The worst symptom of these muddled gameplay goals in 5e is the Medicine skill, which...lets you stabilize a character making death saves with a skill check.

But not heal HP.

It’s like the Spare the Dying cantrip , but worse!

If you have a party healer, this is useless!
Wizards! Mike, you turd of a man! You added a Medicine skill to your game because you wanted a skill list, and skill lists need a Medicine skill, but you didn’t think to ask when anyone would use the Medicine skill you gave them!
This game is a mess, because 5e thinks it can be a universal RPG.

And it can’t! Nothing can!

D&D 5e tries to please everyone, so it becomes an aggregation of jank where everyone selectively ignores and hacks rules to make the game they *actually* wanted to play.
You can do better.

Be honest with yourself, and with the game you’re writing.

What do characters do in your game?
What DON’T they do?
What really needs detail?
What can you hand-wave away?

What matters to your game?
More importantly, what *doesn’t* matter to your game?
Masks doesn’t really care what your character’s superpower is. Just roll +Freak and describe the vibe.

The Witcher TPRG doesn’t assume your characters are trained fighters. Most classes don’t start with combat skills.
Flying Circus doesn’t track enemy planes your characters don’t see. They’ll turn up, eventually.

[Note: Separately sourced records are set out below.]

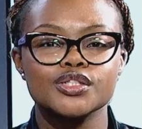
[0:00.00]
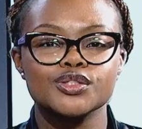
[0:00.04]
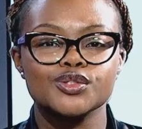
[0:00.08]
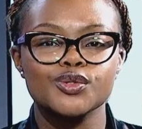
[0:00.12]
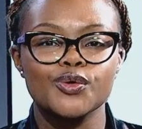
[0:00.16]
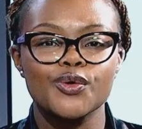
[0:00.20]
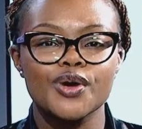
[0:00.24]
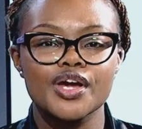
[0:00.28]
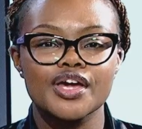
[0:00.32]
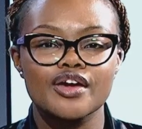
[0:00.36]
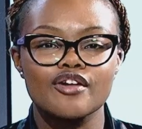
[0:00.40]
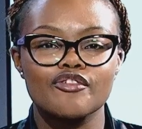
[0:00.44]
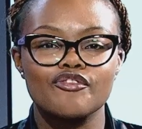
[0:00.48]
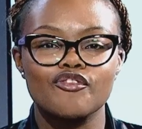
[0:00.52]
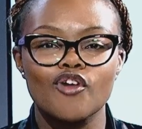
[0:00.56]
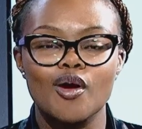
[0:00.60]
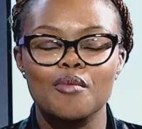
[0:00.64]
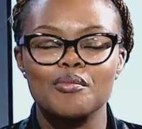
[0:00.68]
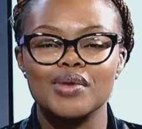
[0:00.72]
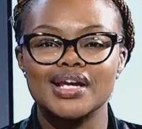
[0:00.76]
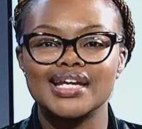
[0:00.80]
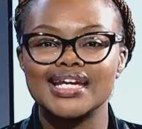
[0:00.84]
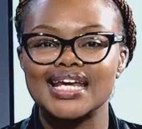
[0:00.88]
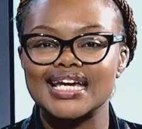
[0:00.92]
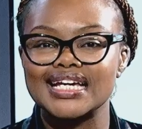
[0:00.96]
Toy from
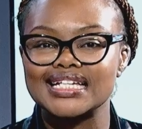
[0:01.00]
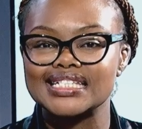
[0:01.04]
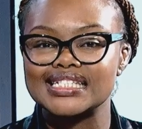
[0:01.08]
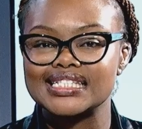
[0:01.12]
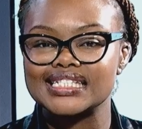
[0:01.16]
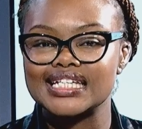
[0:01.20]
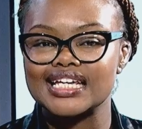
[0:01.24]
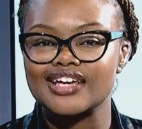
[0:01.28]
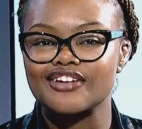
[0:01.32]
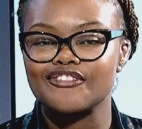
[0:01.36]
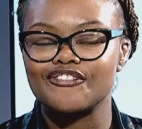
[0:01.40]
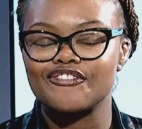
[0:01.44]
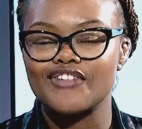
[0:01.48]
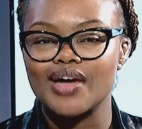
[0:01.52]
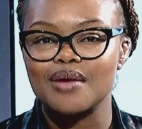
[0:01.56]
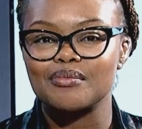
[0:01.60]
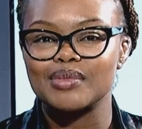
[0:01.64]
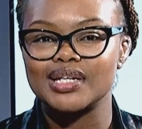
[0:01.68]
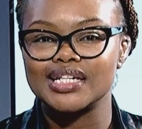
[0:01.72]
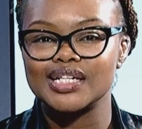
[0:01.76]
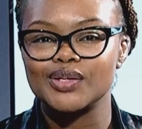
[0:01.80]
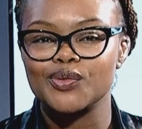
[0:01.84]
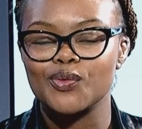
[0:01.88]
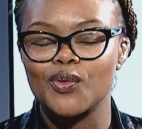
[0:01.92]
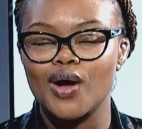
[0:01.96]
Legacy
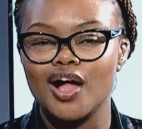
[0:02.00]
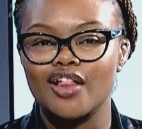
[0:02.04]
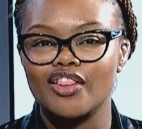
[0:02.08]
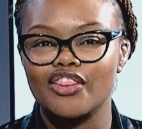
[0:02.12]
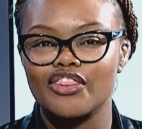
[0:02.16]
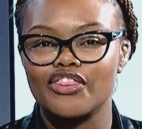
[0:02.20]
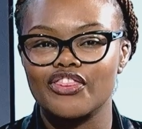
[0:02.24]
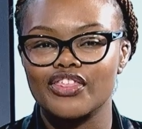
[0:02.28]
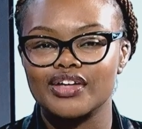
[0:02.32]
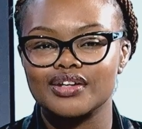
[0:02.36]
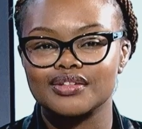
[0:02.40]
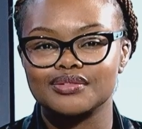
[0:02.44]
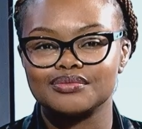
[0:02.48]
Family Wealth.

Genesys lets GMs track minion groups with one initiative slot and one health pool. Making all ten goons act independently would just take too long.
Even D&D 4e did this. Wizards figured that what people liked about D&D was tactical combat on a grid map, so 4e became tabletop DoTA.

Fighters had options. There was a dedicated tactician class. Class roles were clear.

Maybe not what folks wanted, but it was HONEST.
Your game won’t be for everyone.

It won’t let characters do everything.

Let go of that fantasy.
Write the engaging, crunchy mechanics ONLY for what you want characters to do.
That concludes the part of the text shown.